Der Sturz Mossadeghs hat in der iranischen Gesellschaft ein Trauma hinterlassen, das bis heute spürbar ist. Davon ist Bahman Nirumand überzeugt. Dass die antiamerikanische Propaganda der Mullahs auch 60 Jahre nach diesem Ereignis noch verfängt, sei wesentlich auf die damalige Zerstörung der iranischen Demokratie durch die CIA zurückzuführen: "Die Islamisten im Iran zehren bis heute davon. Sie sagen: 'Den Amerikanern ist einfach nicht zu trauen'."

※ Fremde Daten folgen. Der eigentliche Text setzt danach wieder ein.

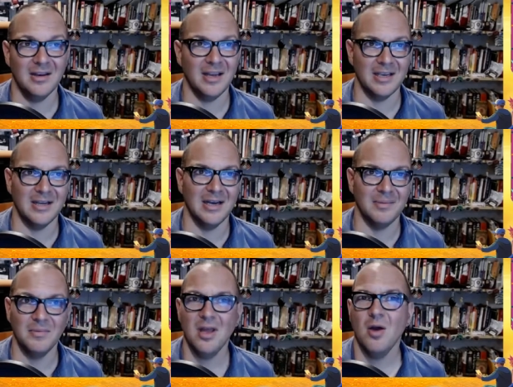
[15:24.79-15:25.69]
Like
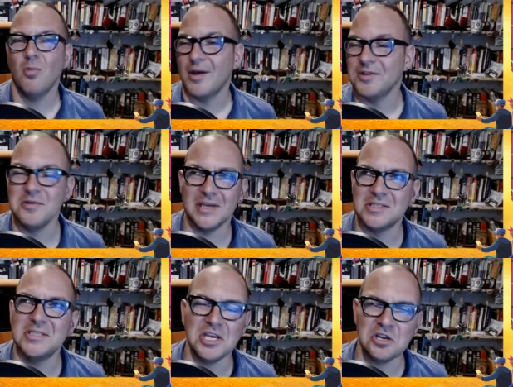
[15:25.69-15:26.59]
whether you get
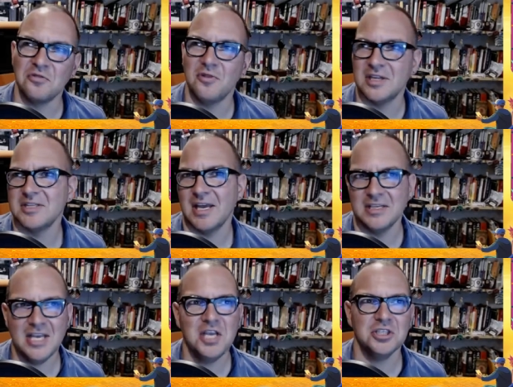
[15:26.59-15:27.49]
to take your friend's
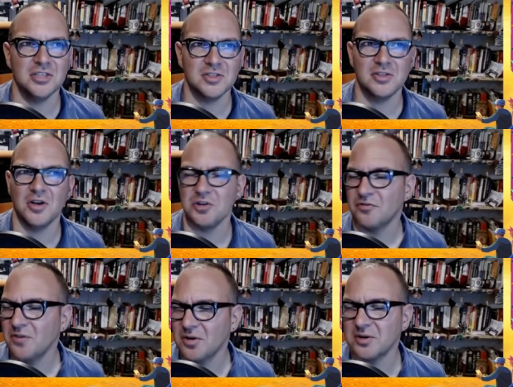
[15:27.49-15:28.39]
annotations on your
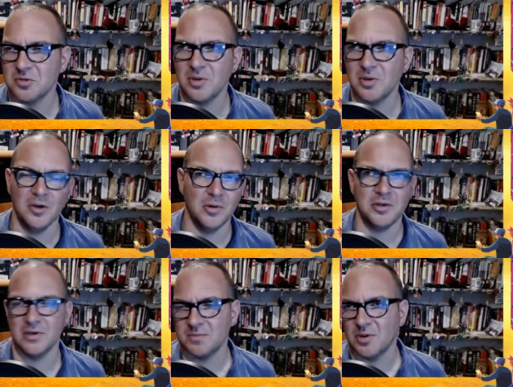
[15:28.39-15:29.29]
photos with you when
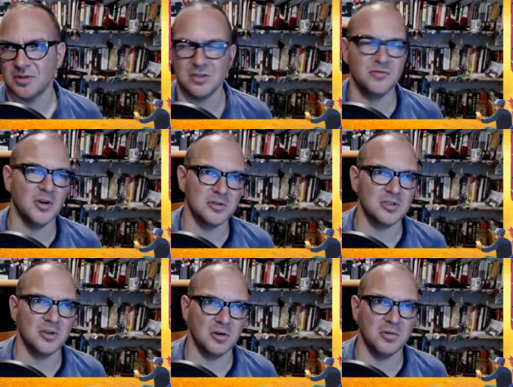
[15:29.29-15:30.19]
you export those photos
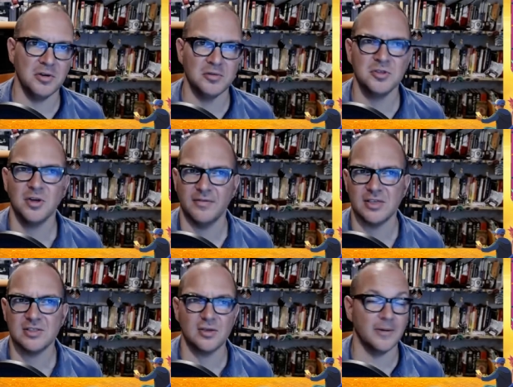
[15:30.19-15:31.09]
and go to a new
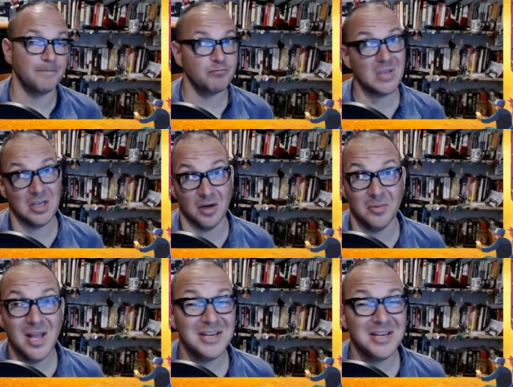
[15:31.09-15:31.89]
service, or you know,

Auf der anderen Seite war der Botschaftssturm von 1979 "ein ganz massiver Einschnitt in der Selbstwahrnehmung der Vereinigten Staaten", so USA-Experte Martschukat. Denn er verfestigte in Washington das Bild des Iran als Feind Amerikas. In der Folgezeit kultivierten die USA und der Iran ihre gegenseitige Abneigung so sehr, dass direkte Gespräche zwischen beiden Staaten bis heute kaum möglich sind.

Ein historischer Fehler

Kurzfristig war der Putsch von 1953 den Amerikanern von großem Nutzen. Denn er sicherte den USA 25 Jahre lang die Treue des Schahs und den nahezu ungehinderten Zugriff auf die iranischen Ölreserven. Doch langfristig erwies sich der Umsturz als großer Fehler. "Unter Historikern ist man sich da relativ einig", so Martschukat. Denn noch Anfang der 1950er Jahre waren die USA nicht nur im Iran, sondern im gesamten Mittleren Osten beliebt: "Als ein Staat, der sich selbst aus dem Zustand des Kolonialismus von Europa befreit hatte, hatten die USA Modellcharakter", erläutert der Historiker. Bis man sich dazu entschloss, aus knallharten wirtschaftlichen Interessen eine Demokratie zu stürzen und sie durch eine Diktatur zu ersetzen. "Da haben die USA sicher einiges verspielt."